── Data extract ──
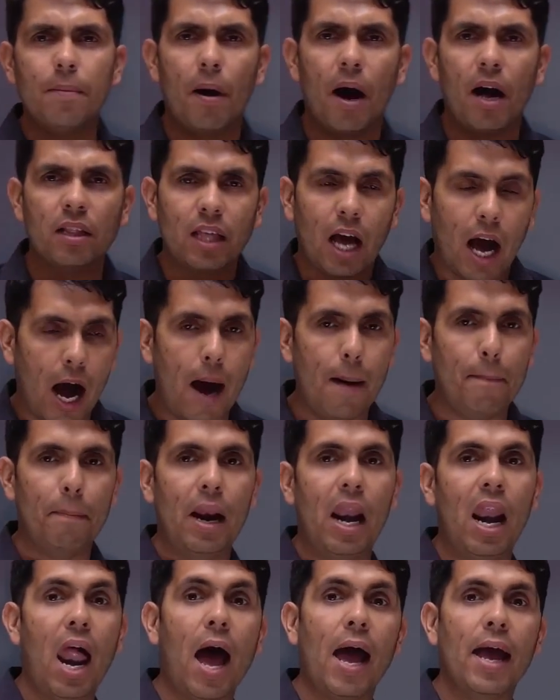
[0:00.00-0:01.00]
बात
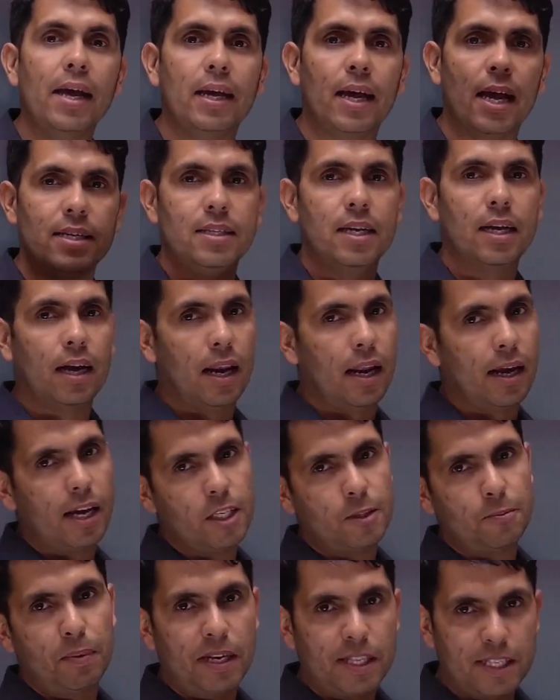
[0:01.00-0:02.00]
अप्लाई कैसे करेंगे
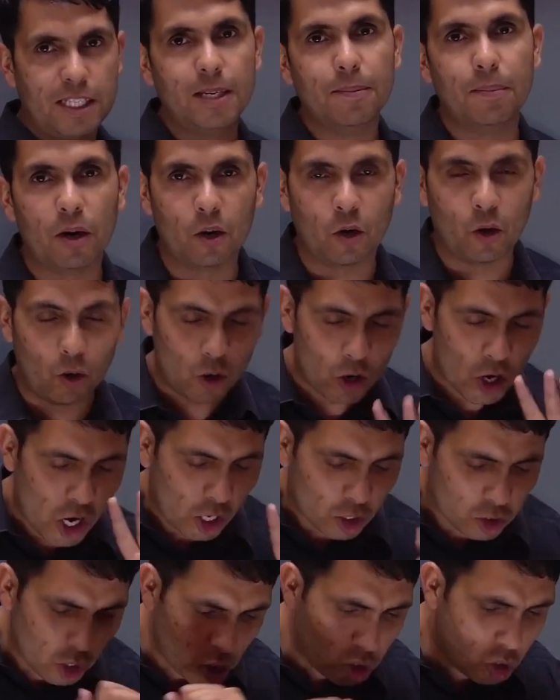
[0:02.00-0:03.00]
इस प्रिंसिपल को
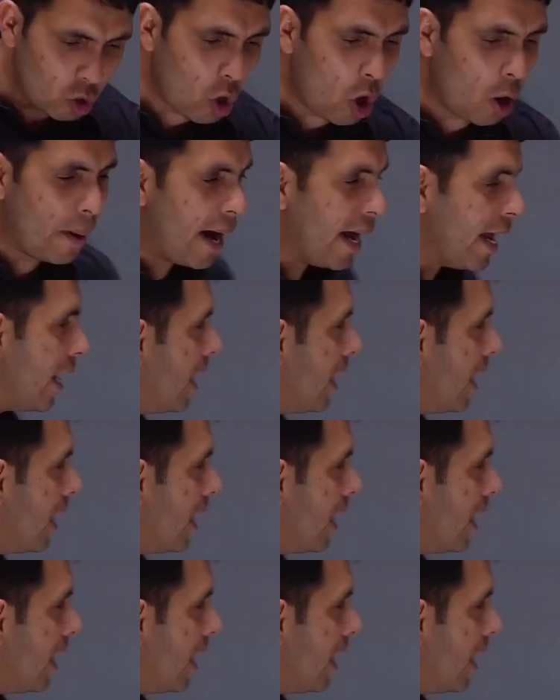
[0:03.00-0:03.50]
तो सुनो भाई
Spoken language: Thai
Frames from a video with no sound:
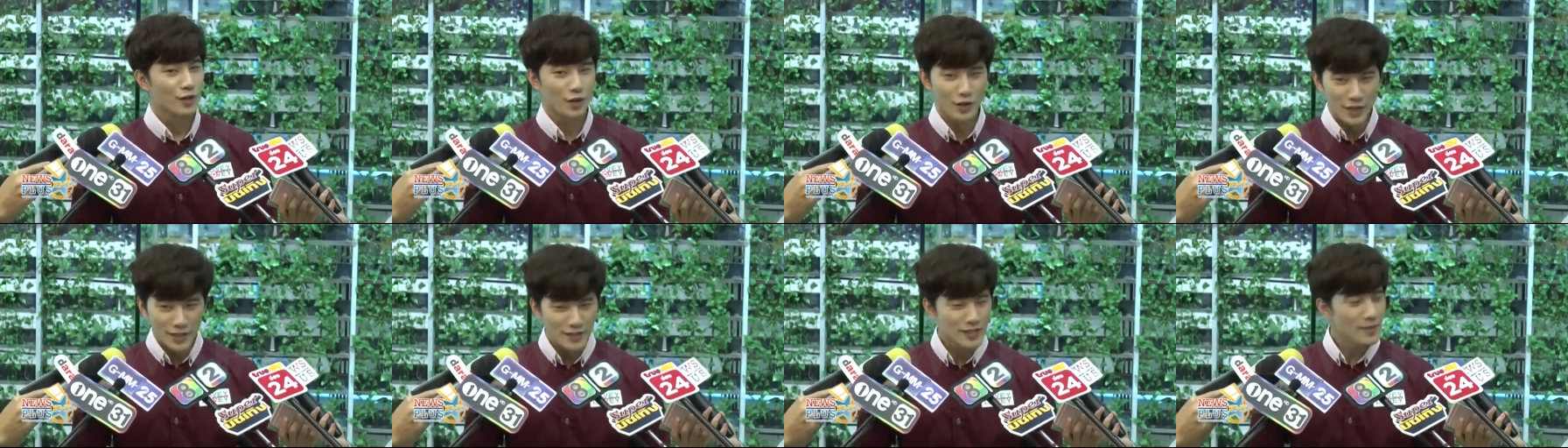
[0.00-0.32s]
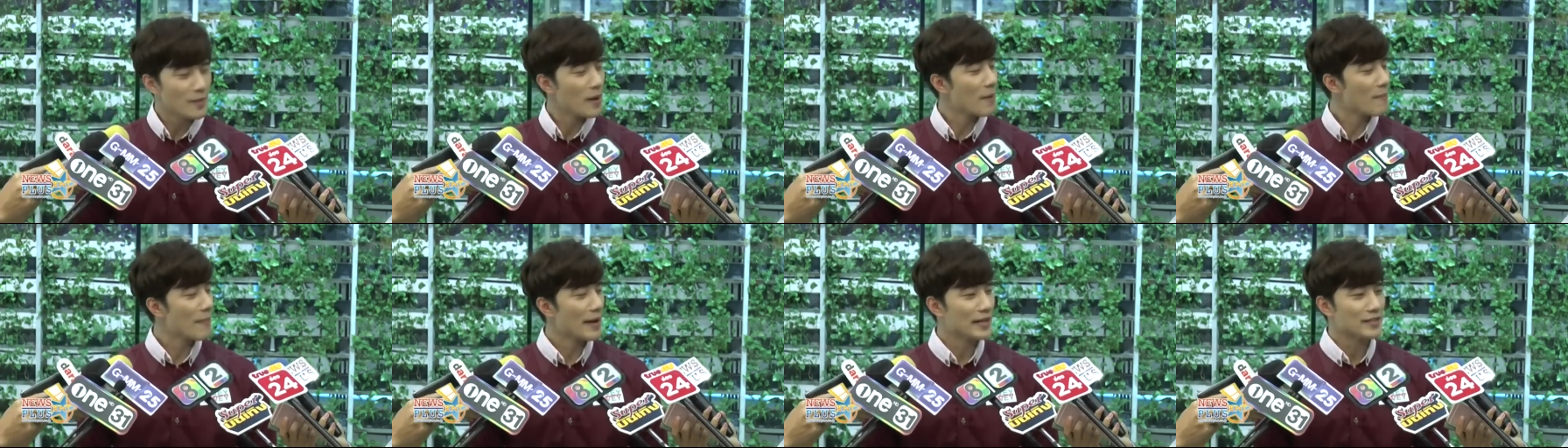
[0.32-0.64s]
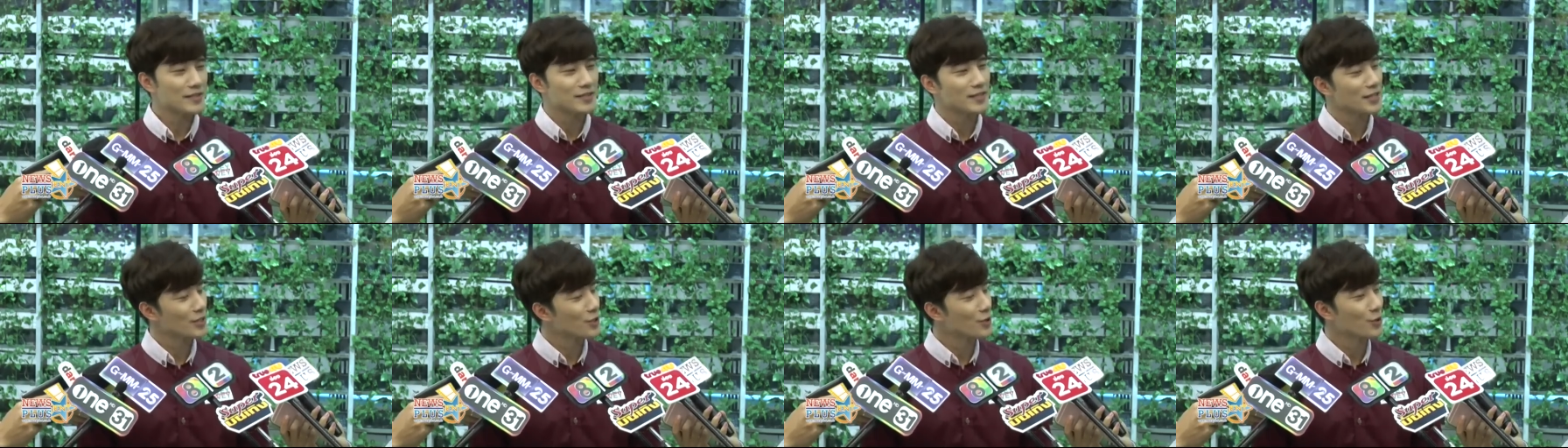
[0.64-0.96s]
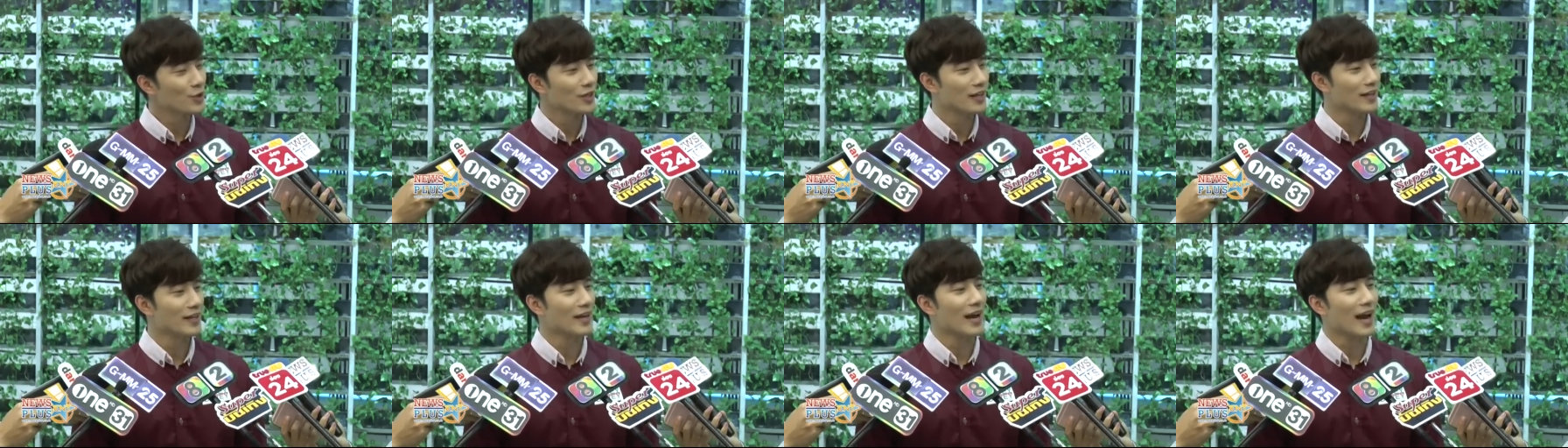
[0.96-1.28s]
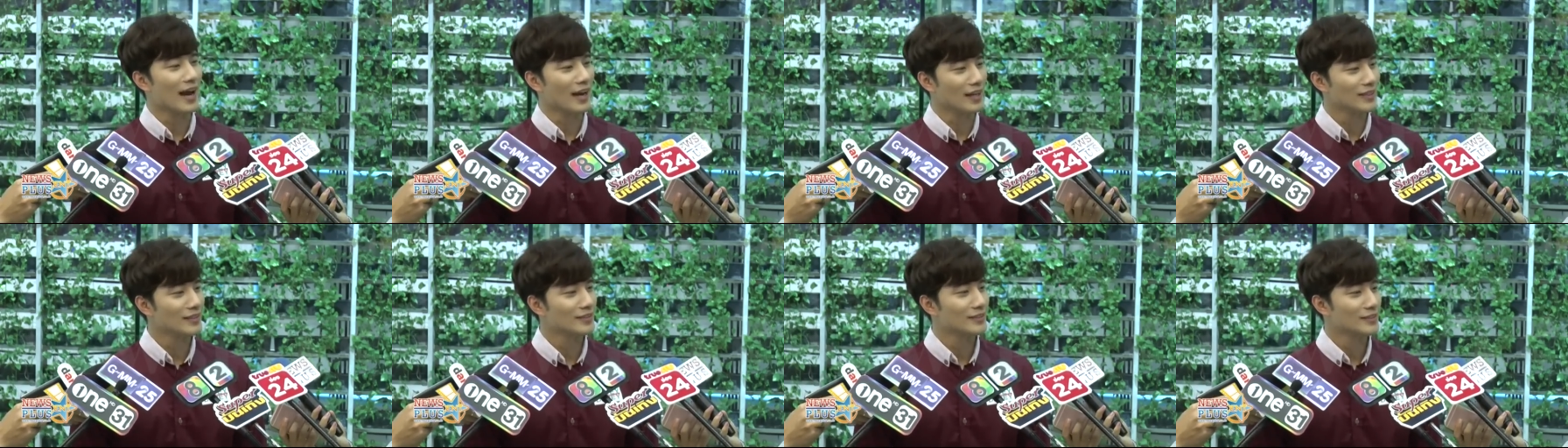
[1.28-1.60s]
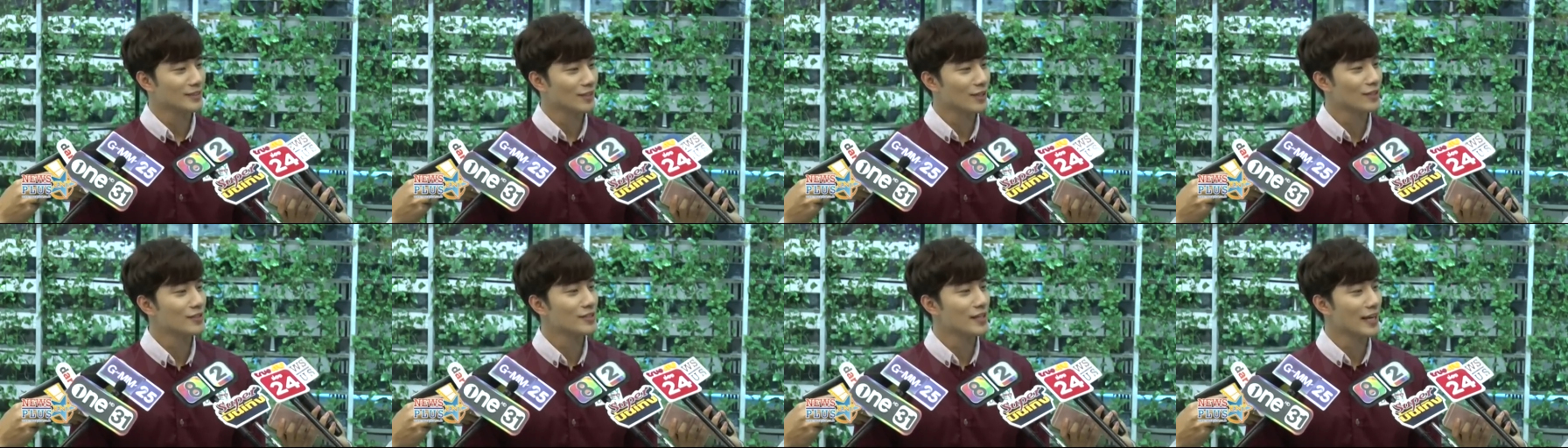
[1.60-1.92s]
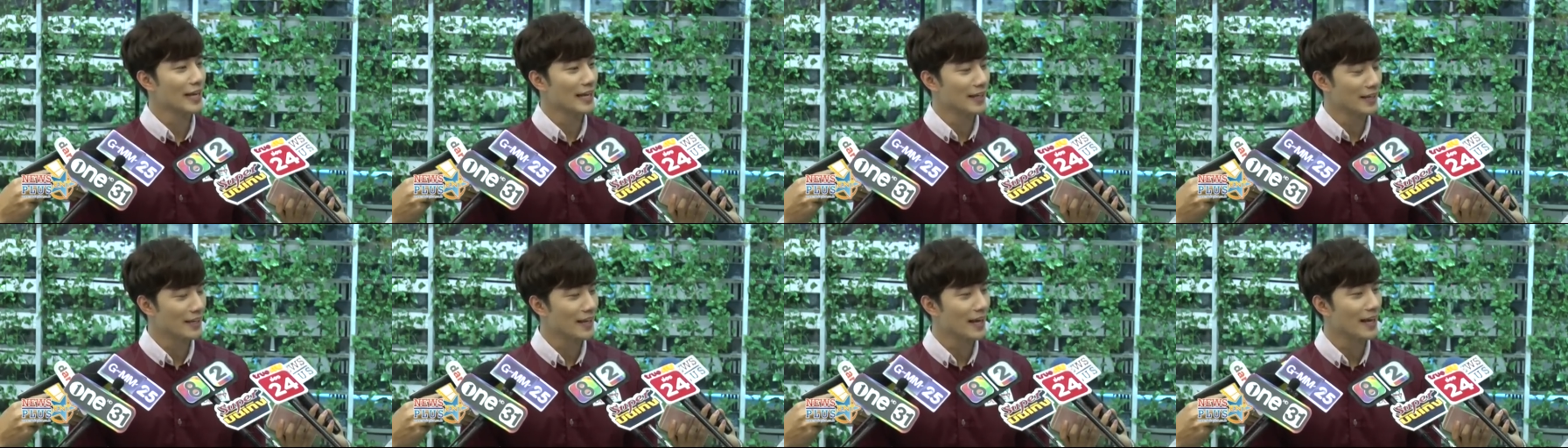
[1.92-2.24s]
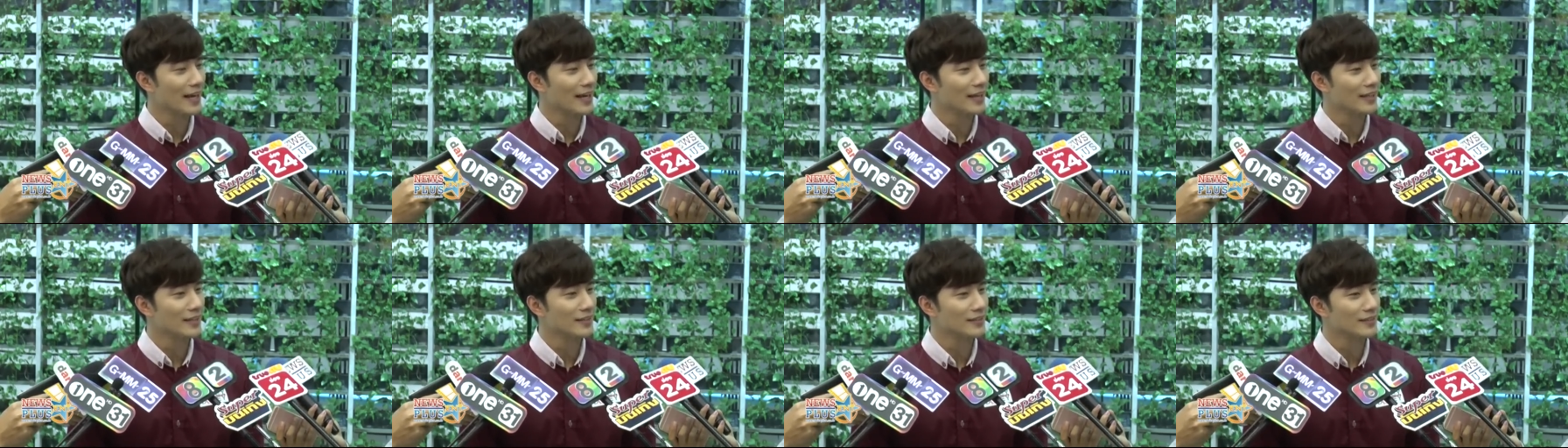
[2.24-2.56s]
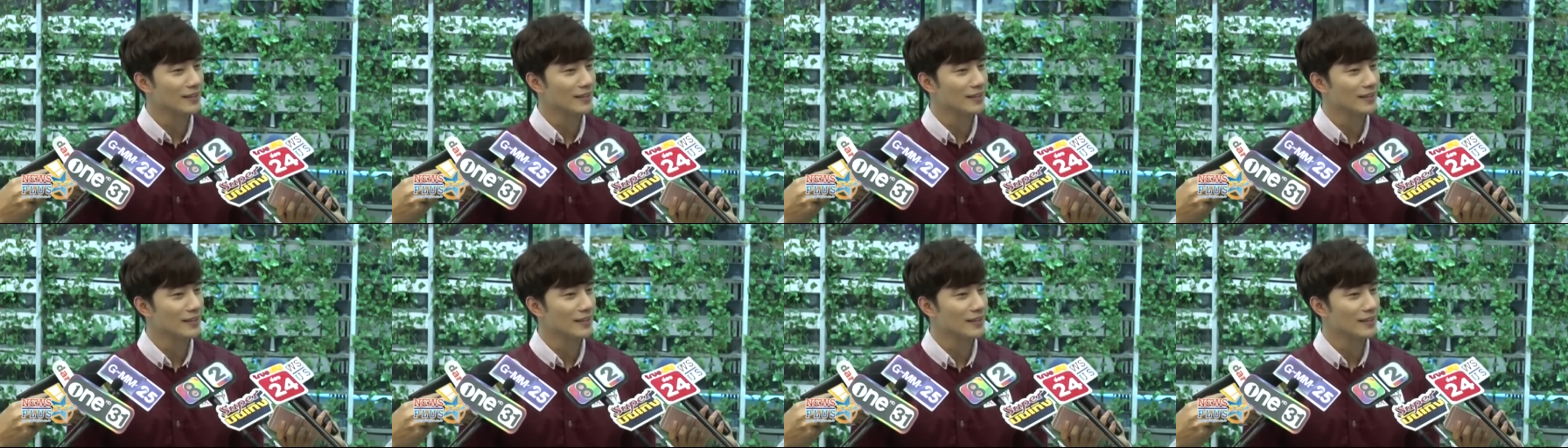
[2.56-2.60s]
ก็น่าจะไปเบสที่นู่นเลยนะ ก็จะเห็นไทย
───
▶ _To do_
Having removed the pictures, write out the records exactly as they stand.

▶ _Solution_
[0:00.00-0:01.00]
बात
[0:01.00-0:02.00]
अप्लाई कैसे करेंगे
[0:02.00-0:03.00]
इस प्रिंसिपल को
[0:03.00-0:03.50]
तो सुनो भाई
Spoken language: Thai
Frames from a video with no sound:
[0.00-0.32s]
[0.32-0.64s]
[0.64-0.96s]
[0.96-1.28s]
[1.28-1.60s]
[1.60-1.92s]
[1.92-2.24s]
[2.24-2.56s]
[2.56-2.60s]
ก็น่าจะไปเบสที่นู่นเลยนะ ก็จะเห็นไทย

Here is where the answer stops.